**Task details:** Repeat the listing word for word, but skip any pictures.

**Provided material:**
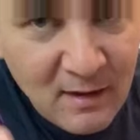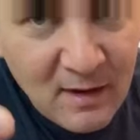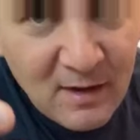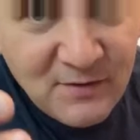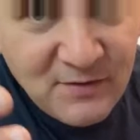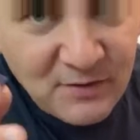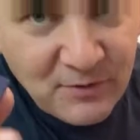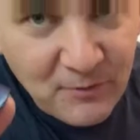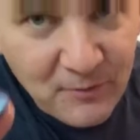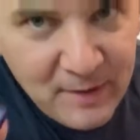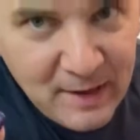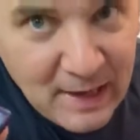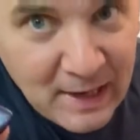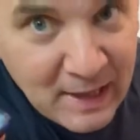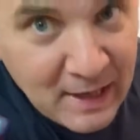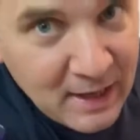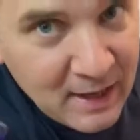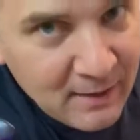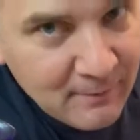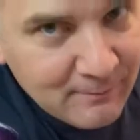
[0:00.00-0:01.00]
it's a
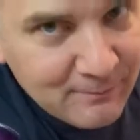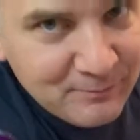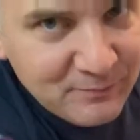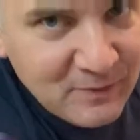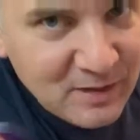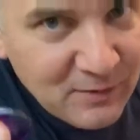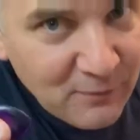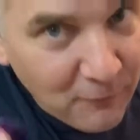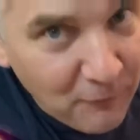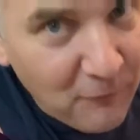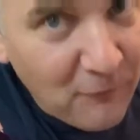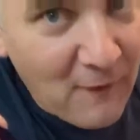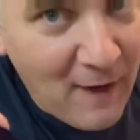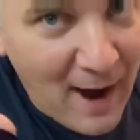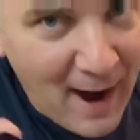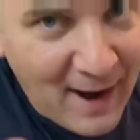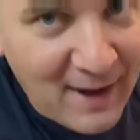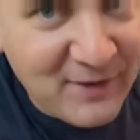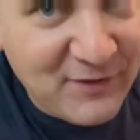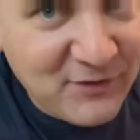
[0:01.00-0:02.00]
really
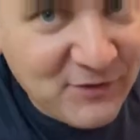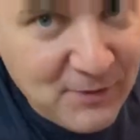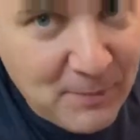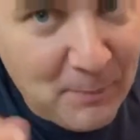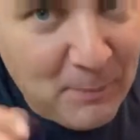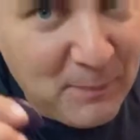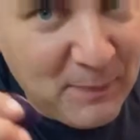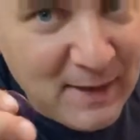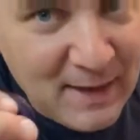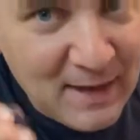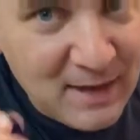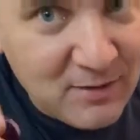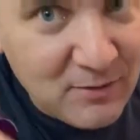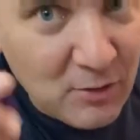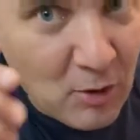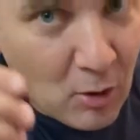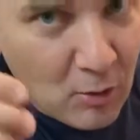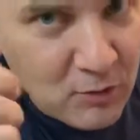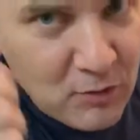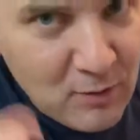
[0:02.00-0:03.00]
fast pick. You
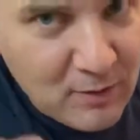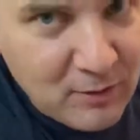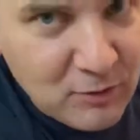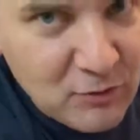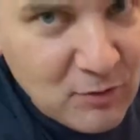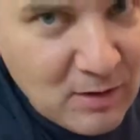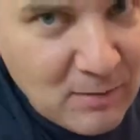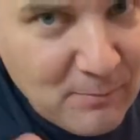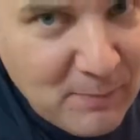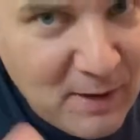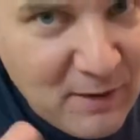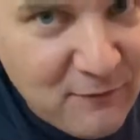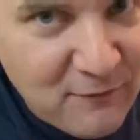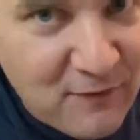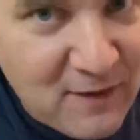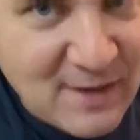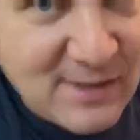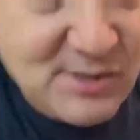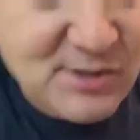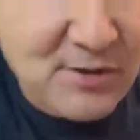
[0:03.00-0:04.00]
know, you can play
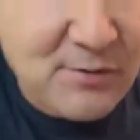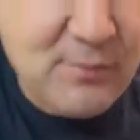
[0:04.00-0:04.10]
faster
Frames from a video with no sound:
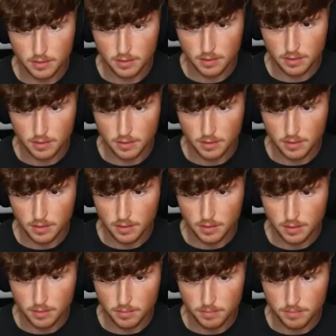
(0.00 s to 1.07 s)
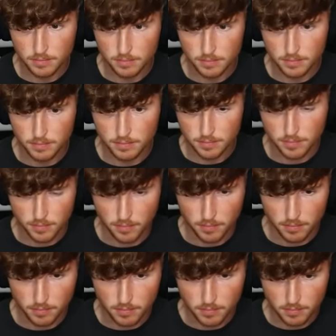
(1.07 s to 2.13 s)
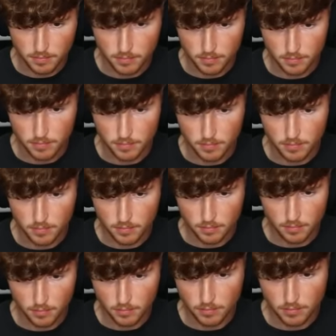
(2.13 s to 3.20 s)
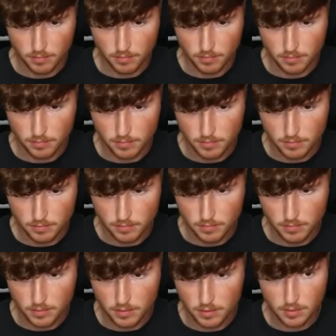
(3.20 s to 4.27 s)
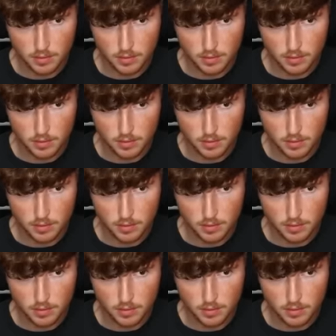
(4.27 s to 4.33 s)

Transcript: (silence)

**Solution to this task:**
[0:00.00-0:01.00]
it's a
[0:01.00-0:02.00]
really
[0:02.00-0:03.00]
fast pick. You
[0:03.00-0:04.00]
know, you can play
[0:04.00-0:04.10]
faster
Frames from a video with no sound:
(0.00 s to 1.07 s)
(1.07 s to 2.13 s)
(2.13 s to 3.20 s)
(3.20 s to 4.27 s)
(4.27 s to 4.33 s)

Transcript: (silence)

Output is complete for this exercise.